If you think the above sounds hokey then pay attention to how much you hold your breath when working, driving and waiting in line.

Walking is useful to consider, and compose, your best work.

3 – When you must do your best work:

  • Exercise early
  • Eat a healthy meal
  • Wear earplugs
  • Close the door
  • Shut the internet browser
  • Write it out by hand
  • Review when you transcribe it into your computer

Let’s review…

A – reduce the fire hose of inbound to create space for thoughts that matter and reduce the misery you’re experiencing with email

B – stop holding your breath and triggering irritation with your current habits

C – with a less cluttered mind, create a routine for producing high-quality work

The above will make you FAR more happy with your work life and this will make you a better employee, spouse, parent and person.

Living behind a screen, and the back-and-forth nature of email, reinforces habits of inefficiency. Once you start to increase your own free time, be proactive about not wasting other people’s time.

  • Schedule a telephone call for any email that will require more than three replies
  • When you set a call, specify two choices and a preference
  • In advance, send a written agenda
  • Take notes
  • Write (or review) a summary of the call

What I tell myself:

  • It’s incredibly hard to say no and reduce the background noise in our lives.
  • Keep chipping away.
  • Change is difficult but worth it.

Start to pay attention how your current work habits are making you feel.

Even if you are the only person that changes, it’s still worth it.

Be grateful that you had the courage to change!

Anchoring and Priming

People are constantly trying to con us.

One defense is to share examples of people setting us up before we draw a conclusion.

I follow cycling. I might have to stop, but that’s a topic for another day. Cycling has a credibility problem because the public has been forced to discover that it’s a corrupt society. This is very bad news if your personal happiness depends on pro cycling.

Two questions – say them out loud before you answer:

Cycling has a hundred year history of corruption. What percentage of the current peloton do you think is doping?

What’s your answer? Play the game and write down the first answer that popped in your head.

Wait a bit

Wait some more

Answer this question:

Cycling has made great strides with cleaning up. Improvements in cycling are shown by the top riders climbing under six watts per kilo. What percentage of the current peloton do you think is doping?

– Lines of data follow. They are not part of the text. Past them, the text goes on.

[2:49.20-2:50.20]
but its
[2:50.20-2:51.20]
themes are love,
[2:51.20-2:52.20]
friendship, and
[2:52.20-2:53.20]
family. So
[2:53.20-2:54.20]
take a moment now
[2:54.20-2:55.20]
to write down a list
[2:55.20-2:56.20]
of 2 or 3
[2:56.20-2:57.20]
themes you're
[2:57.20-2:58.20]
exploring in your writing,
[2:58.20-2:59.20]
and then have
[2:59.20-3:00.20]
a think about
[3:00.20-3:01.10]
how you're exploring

What’s your answer? Play the game and write down the first answer that popped in your head.

Did your brain arrive at a different number? I wrote the questions and I can’t help revising my estimate downwards.

What is happening?

The first question contains “100” and “corruption” – the 100 anchors me at a high number and corrupt prepares my mind to think about crooks.

The second question contains “six,” “cleaning” and “improvements” – the 6 shifts my anchor downwards and cleaning/improvements sets me up to revise my opinion in favor of clean sport.

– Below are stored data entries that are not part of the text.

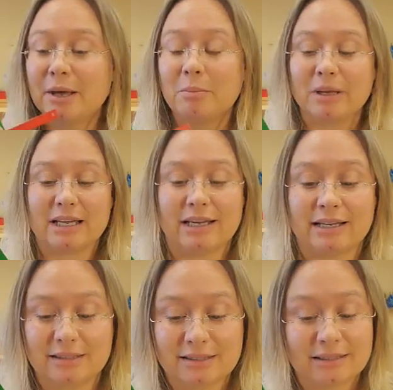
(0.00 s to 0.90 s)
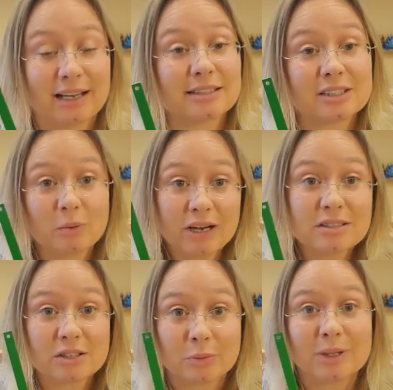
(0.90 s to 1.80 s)
because
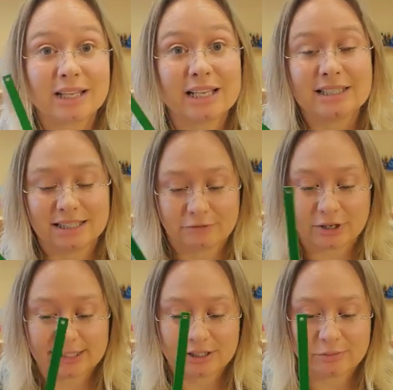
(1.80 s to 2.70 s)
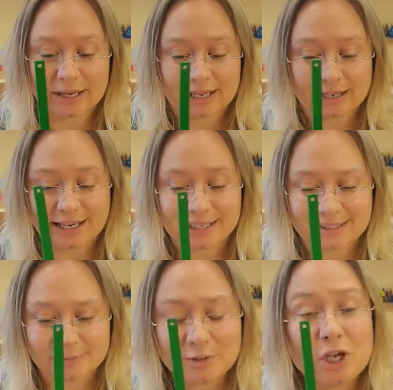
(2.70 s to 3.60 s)
squares are really easy for us to recognize.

My point is not to tell you that elite endurance sport is filled with cheats. My point is to challenge you to become aware of how people influence our reality.

The true masters of this are the media, particularly anything connected to News Corporation. Watch Fox News (with the sound off) or read the headlines of the Wall Street Journal.

Creeping Clutter

A year ago, I laid out a vision for my life at 45. Four months later, I had made significant progress and shared that process with an outline of What To Keep.

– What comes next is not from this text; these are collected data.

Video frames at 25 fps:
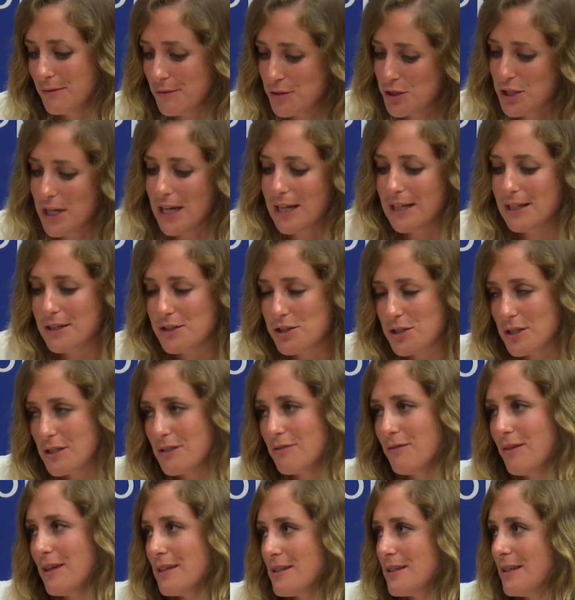
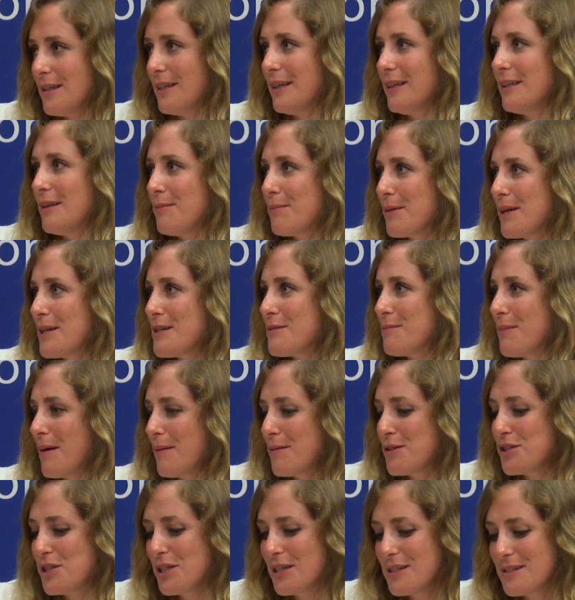challenges facing the press
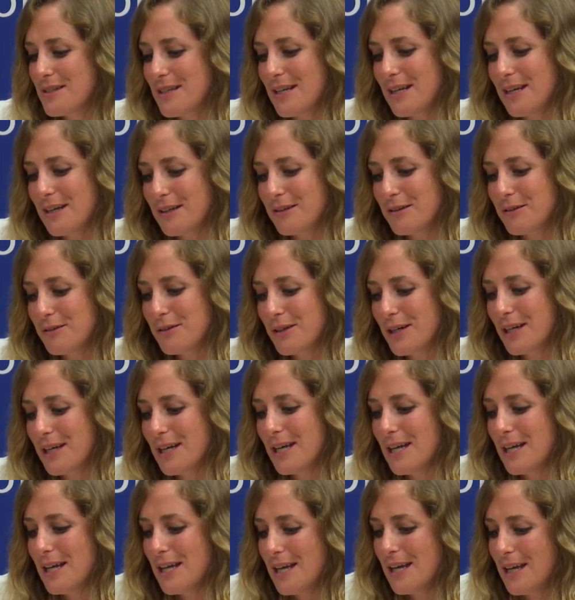publishing sector,
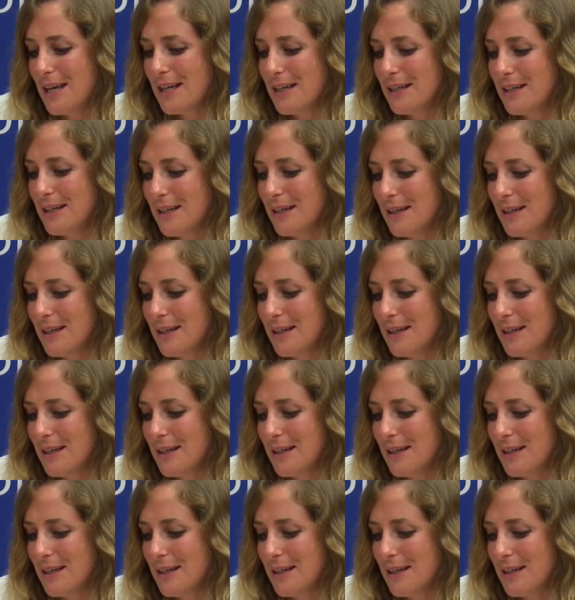and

With ten months until I’m 45, I find myself slipping backwards.

  • Twitter followers creeping up
  • Constantly checking Twitter #connect for validation/approval
  • Checking Twitter #discover as often as I used to check Google News

Perhaps I have seasonal dissatisfaction disorder and this will clear once I’m able to ride more.

Sounds like I need to:

  • Get Twitter off my phone
  • Check Twitter every other hour (now to April); then every 4th hour (May); then 2x per day (June)
  • Declutter the seven spaces where I spend most of my time (office, kitchen, living room, bedroom, car, garage and closet).

Perhaps I’m over-sensitive to the fatigue I experience from clutter and kid noise. Just in case, I actioned #1 and scheduled #3 across the next week.

Clutter seems to require constant clearing!